------ WORKING DATA ------
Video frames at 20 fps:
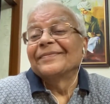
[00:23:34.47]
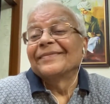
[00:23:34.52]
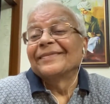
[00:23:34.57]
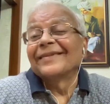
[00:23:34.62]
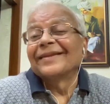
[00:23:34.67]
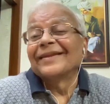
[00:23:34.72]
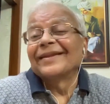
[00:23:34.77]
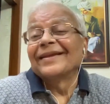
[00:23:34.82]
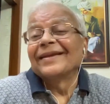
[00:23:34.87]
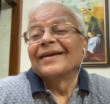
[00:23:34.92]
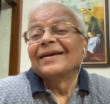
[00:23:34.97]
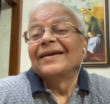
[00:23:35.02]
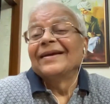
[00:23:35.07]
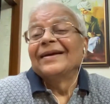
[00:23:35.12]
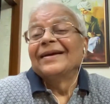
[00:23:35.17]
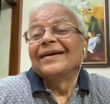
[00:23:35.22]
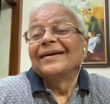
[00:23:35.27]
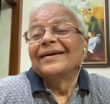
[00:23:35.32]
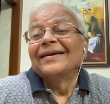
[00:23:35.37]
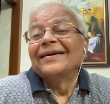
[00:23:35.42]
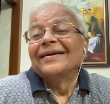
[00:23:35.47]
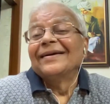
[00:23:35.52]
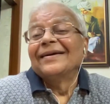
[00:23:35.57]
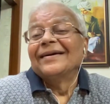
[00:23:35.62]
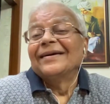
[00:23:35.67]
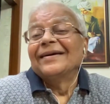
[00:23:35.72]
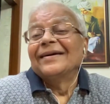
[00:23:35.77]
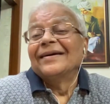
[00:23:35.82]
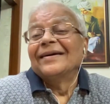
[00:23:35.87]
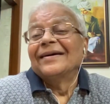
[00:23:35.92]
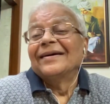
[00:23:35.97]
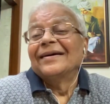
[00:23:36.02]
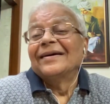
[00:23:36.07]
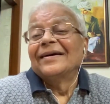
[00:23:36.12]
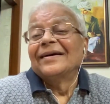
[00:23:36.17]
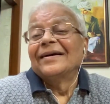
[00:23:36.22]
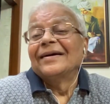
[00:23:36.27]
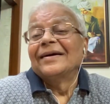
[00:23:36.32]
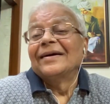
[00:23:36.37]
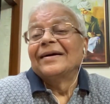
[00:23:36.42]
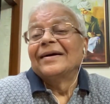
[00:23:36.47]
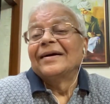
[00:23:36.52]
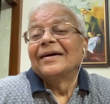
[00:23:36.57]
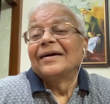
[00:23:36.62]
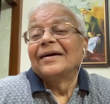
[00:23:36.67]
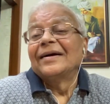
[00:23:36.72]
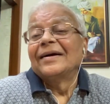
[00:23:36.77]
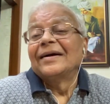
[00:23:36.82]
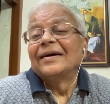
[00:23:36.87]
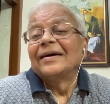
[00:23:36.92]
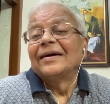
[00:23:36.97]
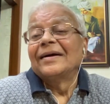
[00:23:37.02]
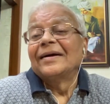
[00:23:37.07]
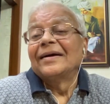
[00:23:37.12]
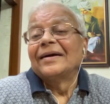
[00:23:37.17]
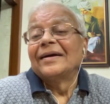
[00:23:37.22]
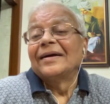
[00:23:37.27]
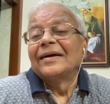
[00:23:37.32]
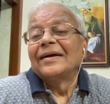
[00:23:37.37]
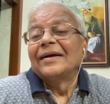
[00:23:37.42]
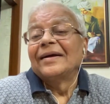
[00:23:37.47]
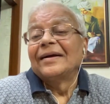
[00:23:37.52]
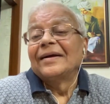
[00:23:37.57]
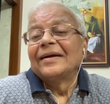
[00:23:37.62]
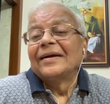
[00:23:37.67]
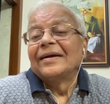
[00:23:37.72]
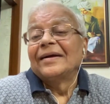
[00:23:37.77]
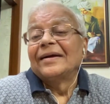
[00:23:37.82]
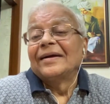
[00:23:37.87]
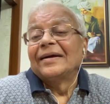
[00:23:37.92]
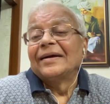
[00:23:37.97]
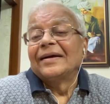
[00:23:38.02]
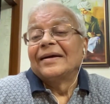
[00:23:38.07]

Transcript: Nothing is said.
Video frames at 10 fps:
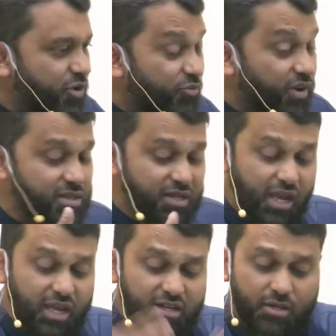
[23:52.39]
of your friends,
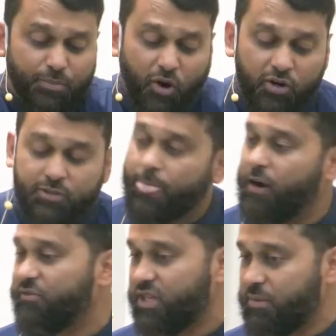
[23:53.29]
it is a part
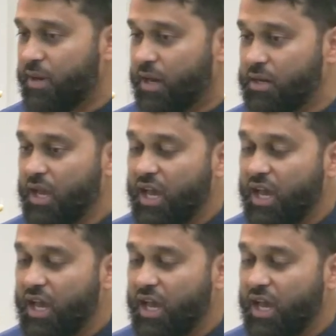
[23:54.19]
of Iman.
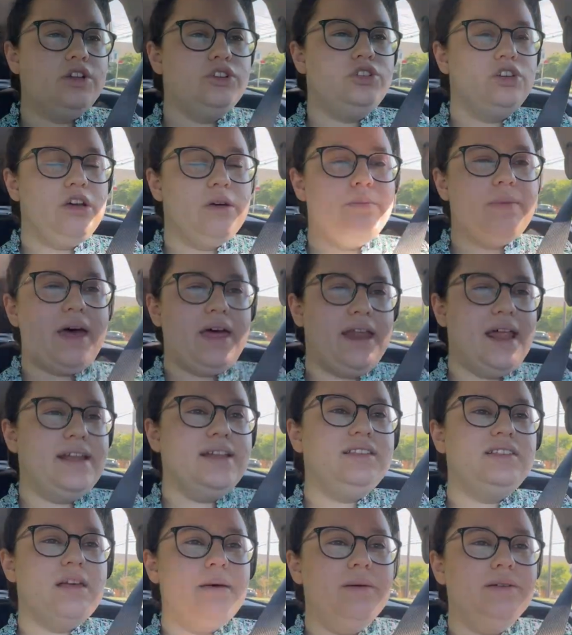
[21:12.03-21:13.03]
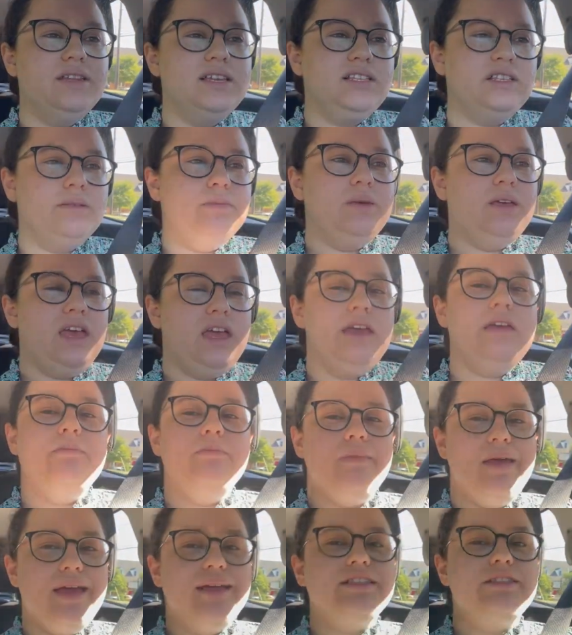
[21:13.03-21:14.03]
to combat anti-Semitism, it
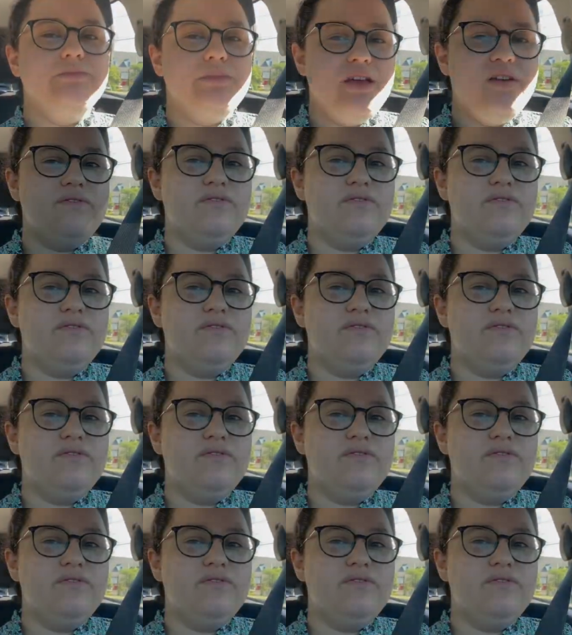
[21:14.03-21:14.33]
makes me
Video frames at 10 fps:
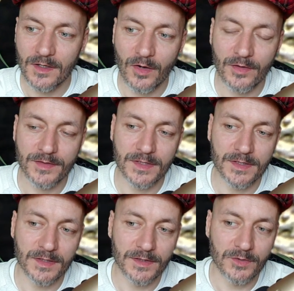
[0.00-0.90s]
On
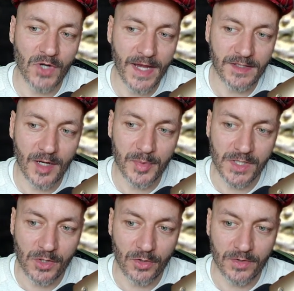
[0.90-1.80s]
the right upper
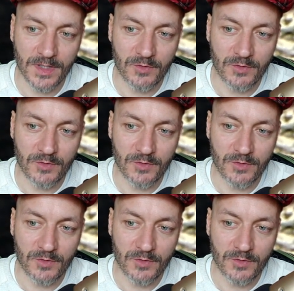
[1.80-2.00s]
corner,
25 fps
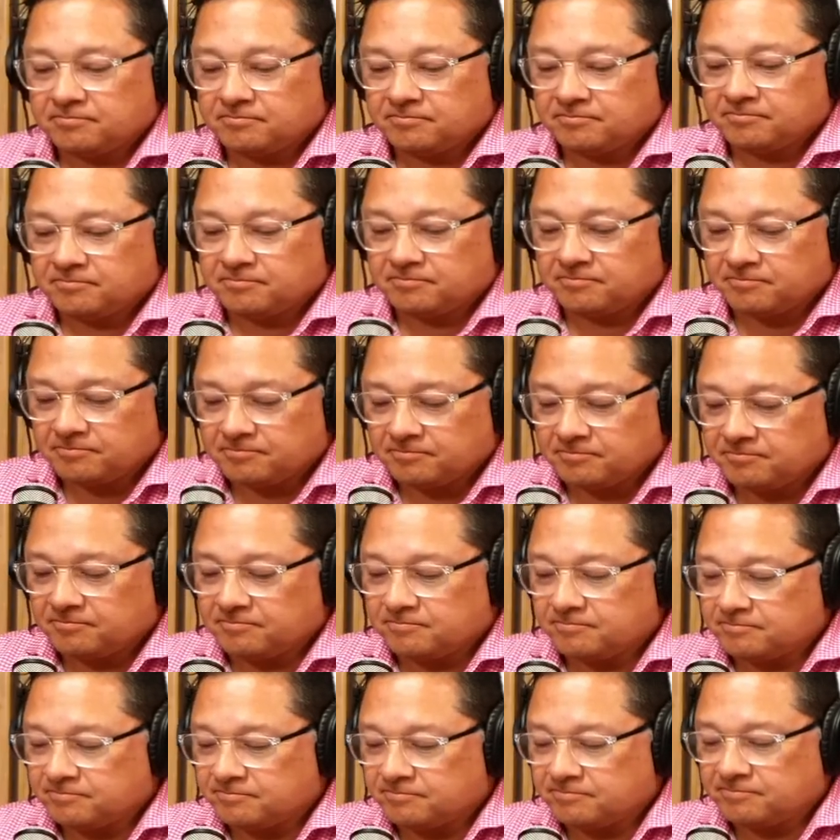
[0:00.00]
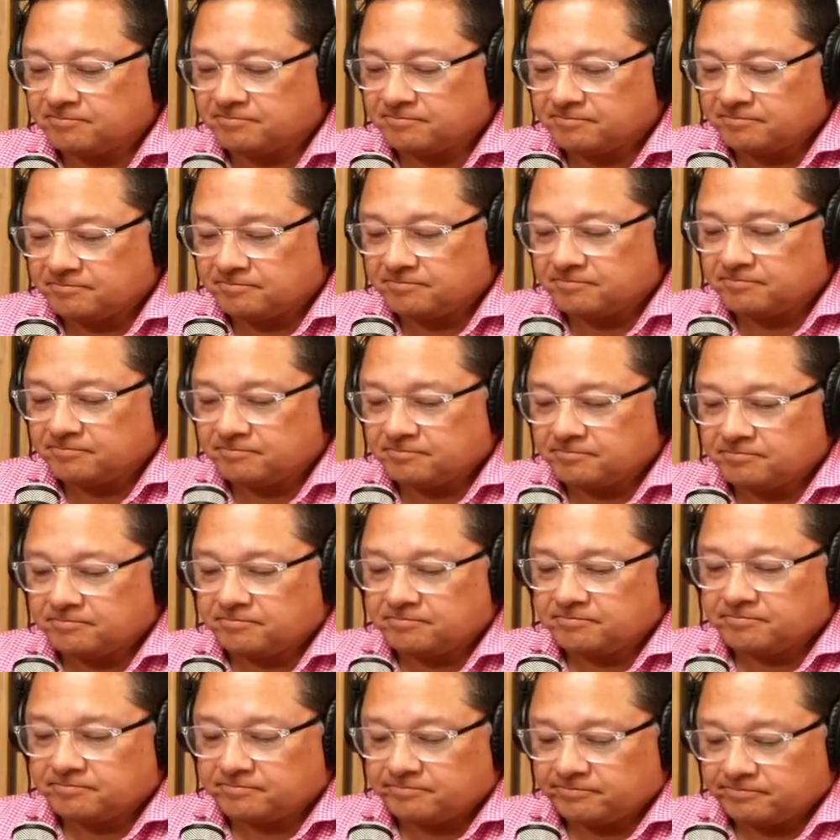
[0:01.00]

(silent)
------
*TASK:*
Where a line contains "[00:23:38.02]", begin there and transcribe every line through the last one of the records above, exactly and with no pictures.

*ANSWER SPACE:*
[00:23:38.02]
[00:23:38.07]

Transcript: Nothing is said.
Video frames at 10 fps:
[23:52.39]
of your friends,
[23:53.29]
it is a part
[23:54.19]
of Iman.
[21:12.03-21:13.03]
[21:13.03-21:14.03]
to combat anti-Semitism, it
[21:14.03-21:14.33]
makes me
Video frames at 10 fps:
[0.00-0.90s]
On
[0.90-1.80s]
the right upper
[1.80-2.00s]
corner,
25 fps
[0:00.00]
[0:01.00]

(silent)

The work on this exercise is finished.